- **The records**:
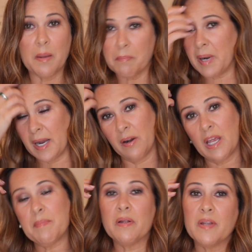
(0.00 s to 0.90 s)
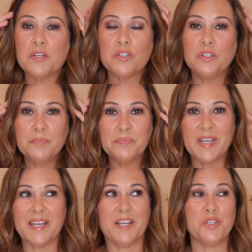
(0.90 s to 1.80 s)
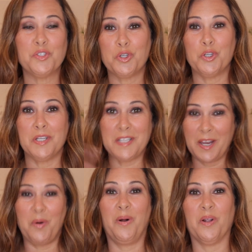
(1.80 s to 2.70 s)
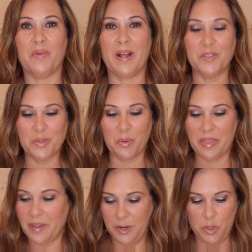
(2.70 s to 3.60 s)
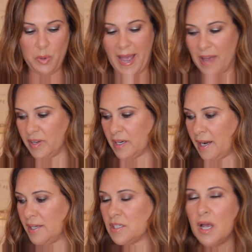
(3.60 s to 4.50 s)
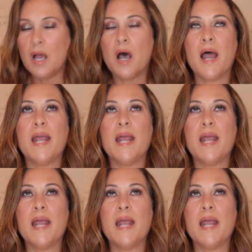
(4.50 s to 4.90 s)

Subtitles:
my hair came out nice too. I guess it's a good day all around. So there you have it, guys. I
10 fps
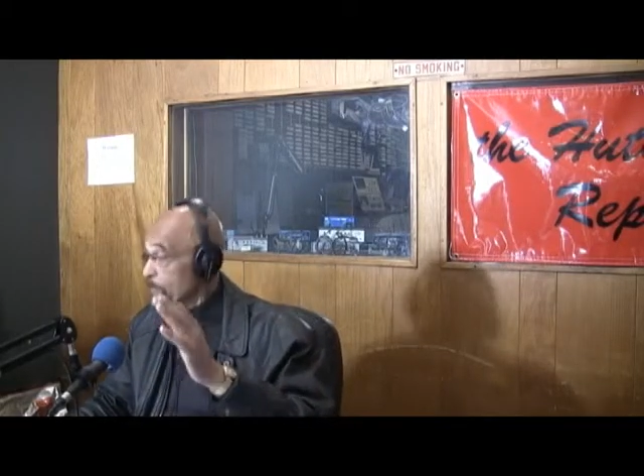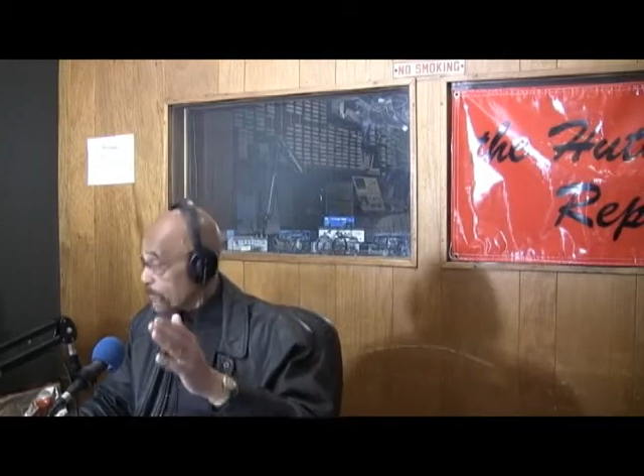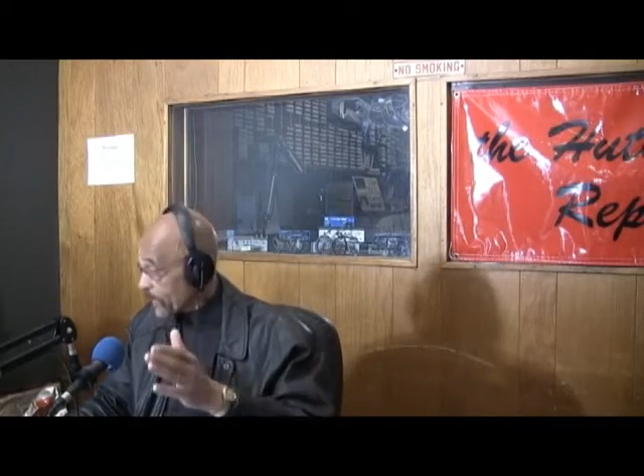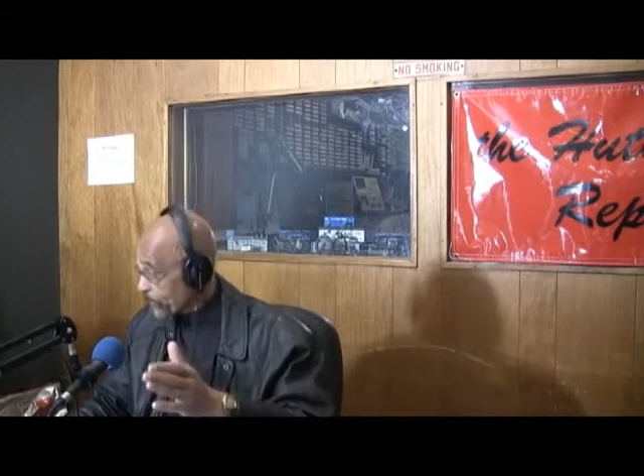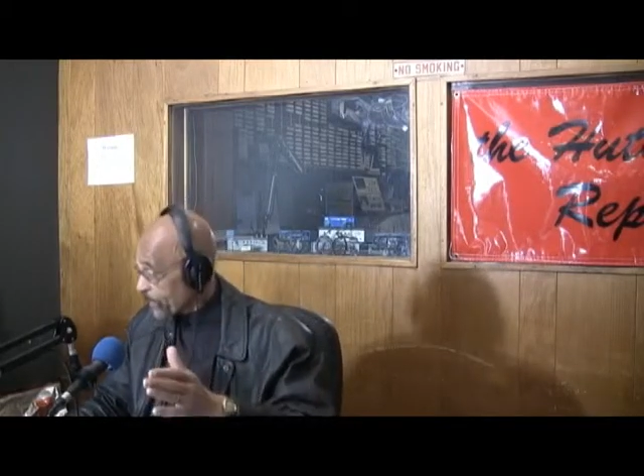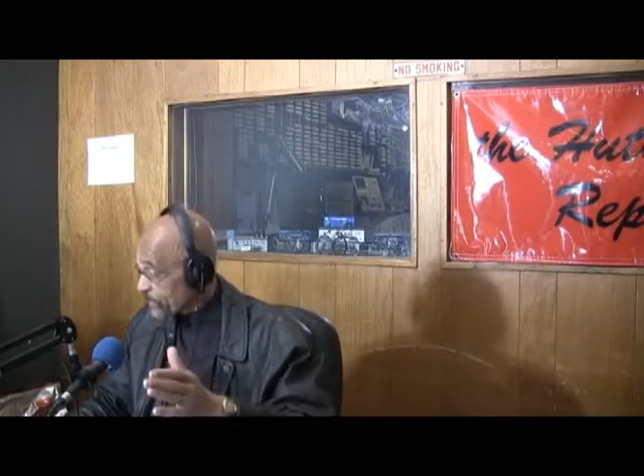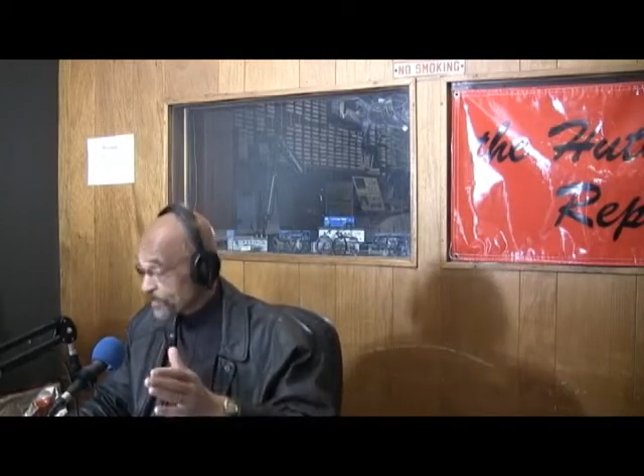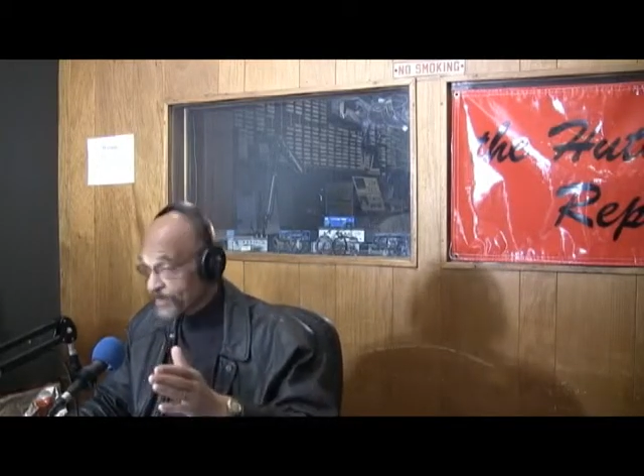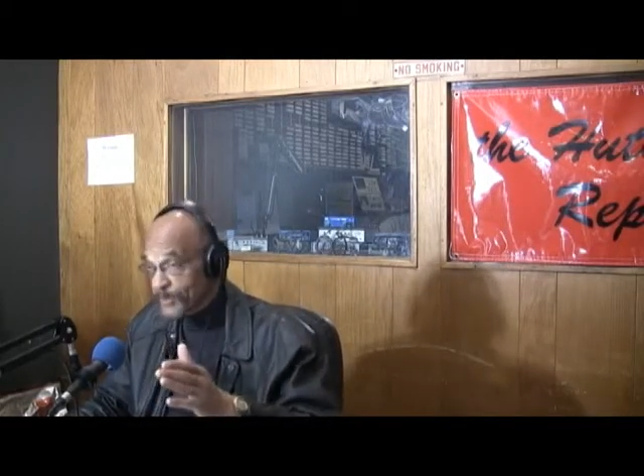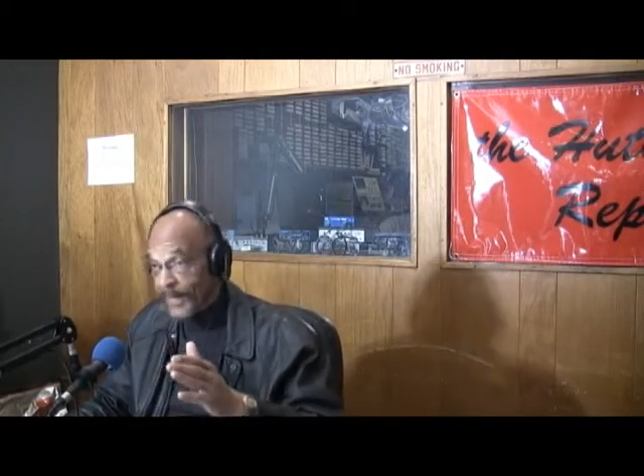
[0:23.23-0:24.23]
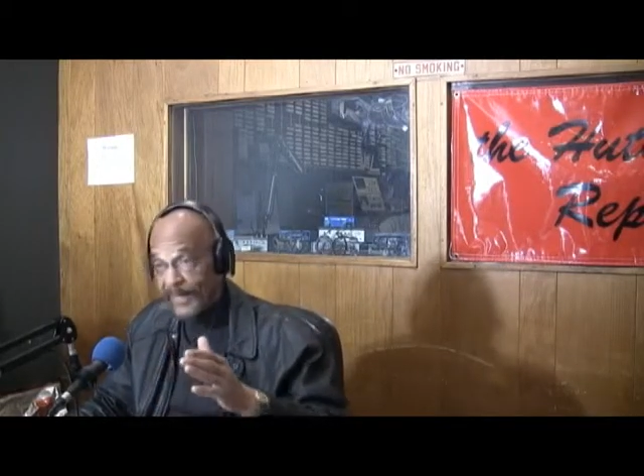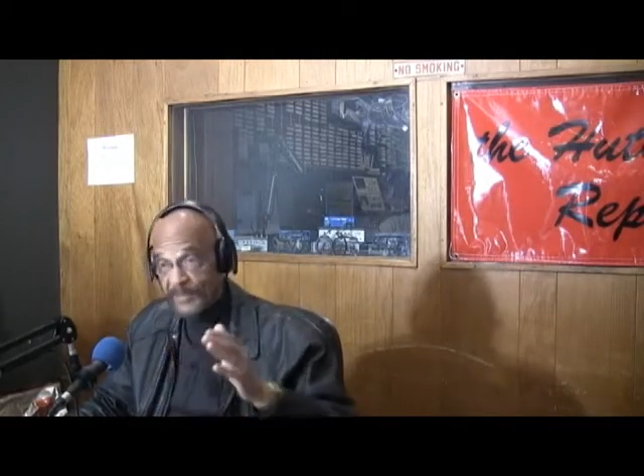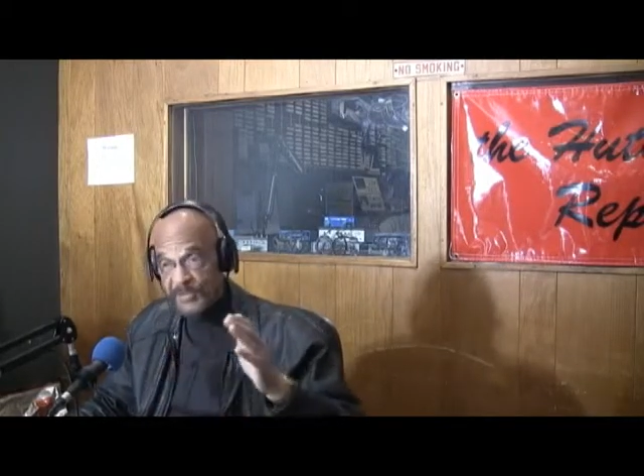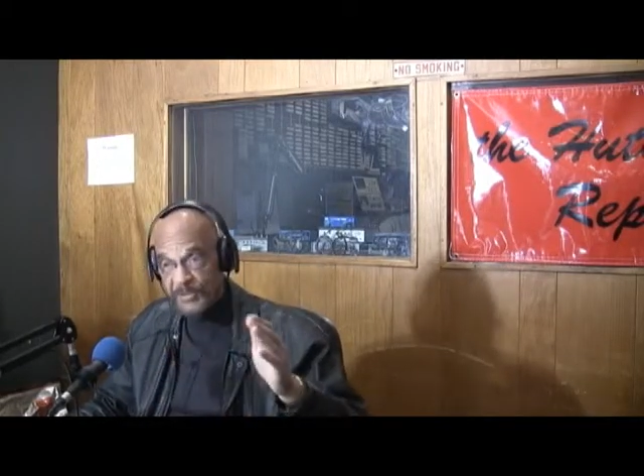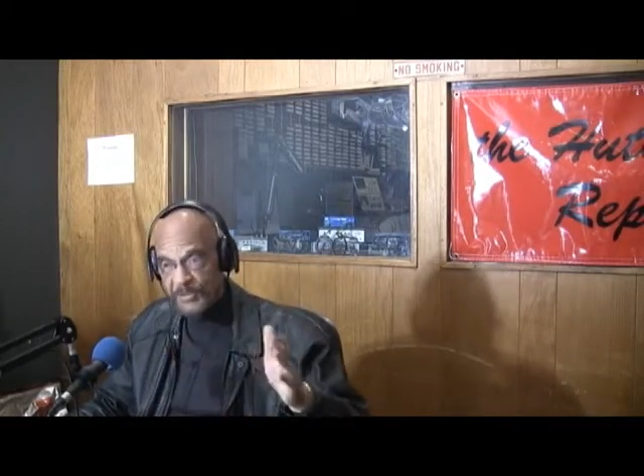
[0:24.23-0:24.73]
by the way, some new
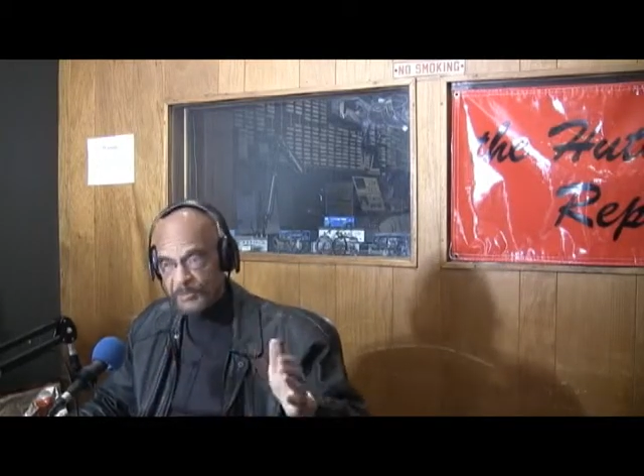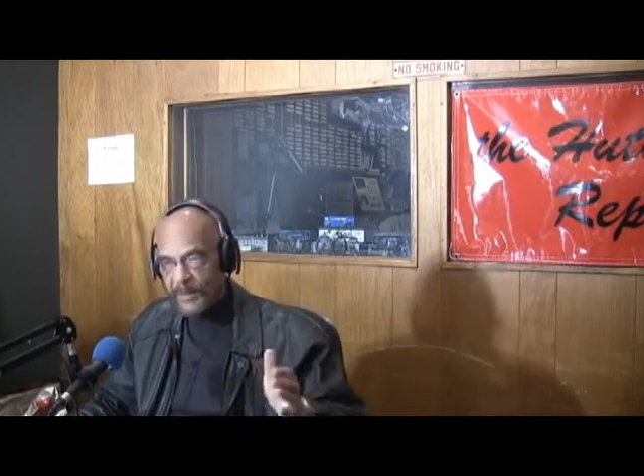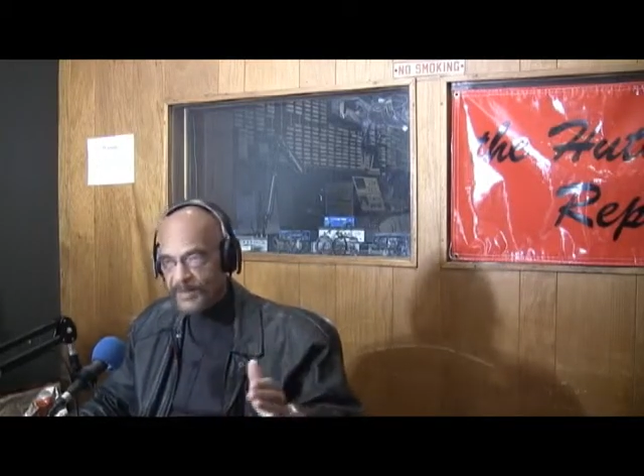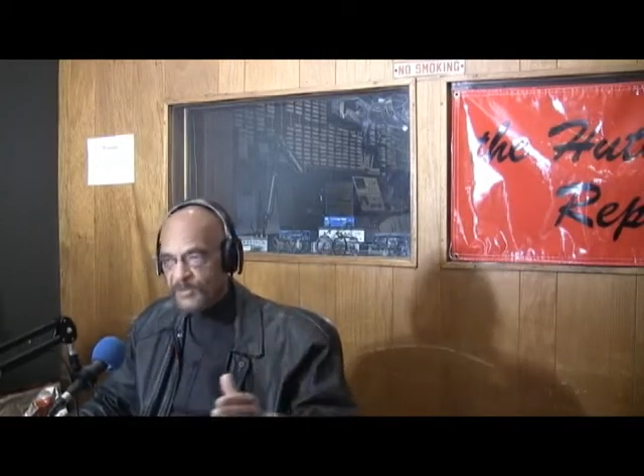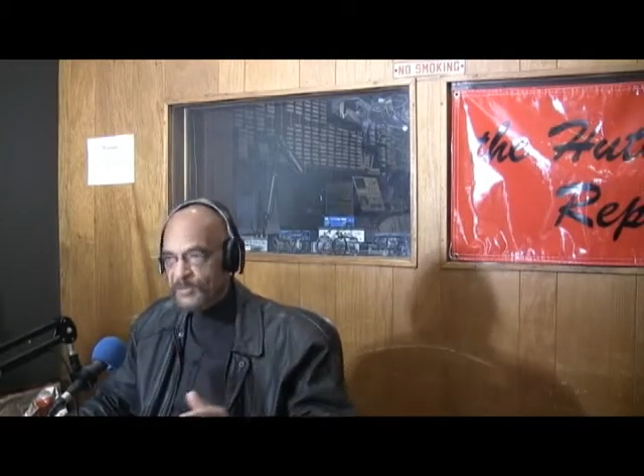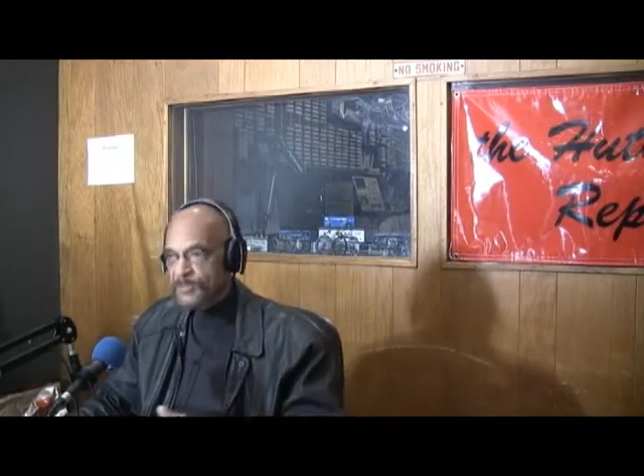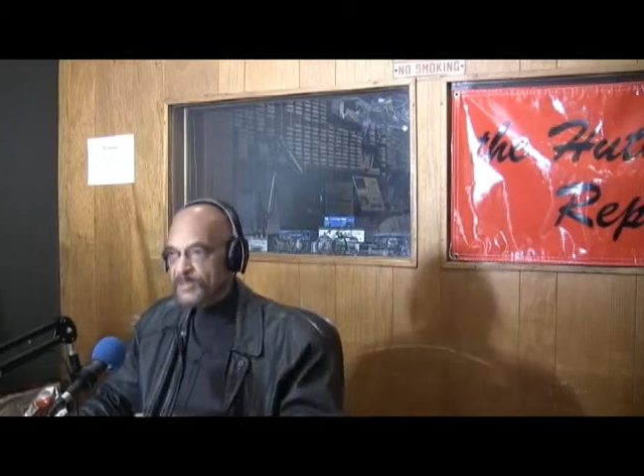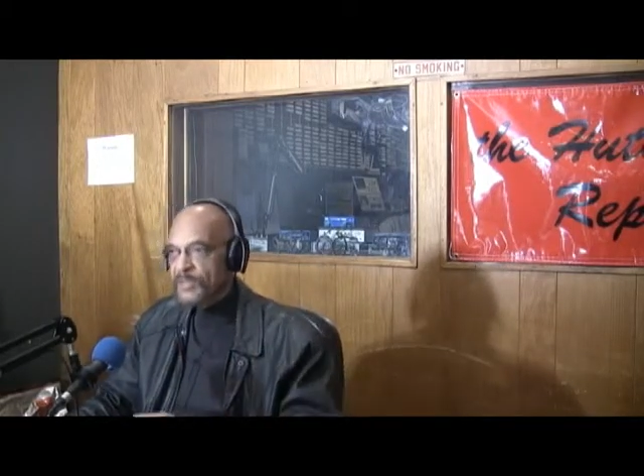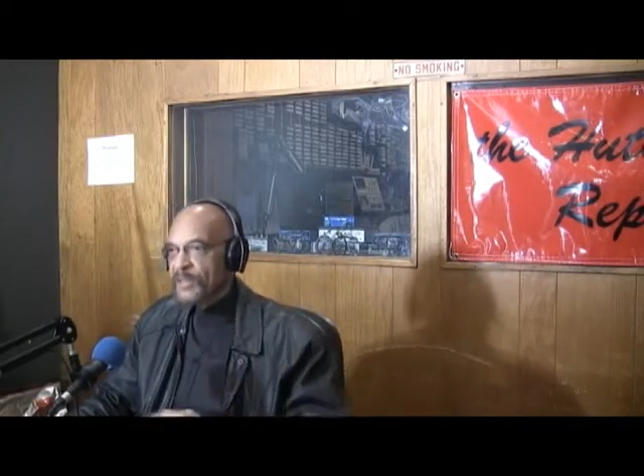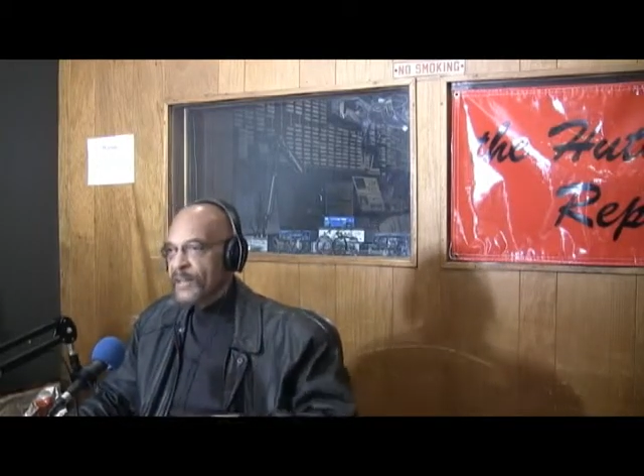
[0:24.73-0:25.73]
ads, some new sponsors,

- **Problem description**: Any picture in the listing is to be omitted. Return exactly the lines from the one containing "(4.50 s to 4.90 s)" through its last line, both included, and only those.

- **Solution to the problem**:
(4.50 s to 4.90 s)

Subtitles:
my hair came out nice too. I guess it's a good day all around. So there you have it, guys. I
10 fps
[0:23.23-0:24.23]
[0:24.23-0:24.73]
by the way, some new
[0:24.73-0:25.73]
ads, some new sponsors,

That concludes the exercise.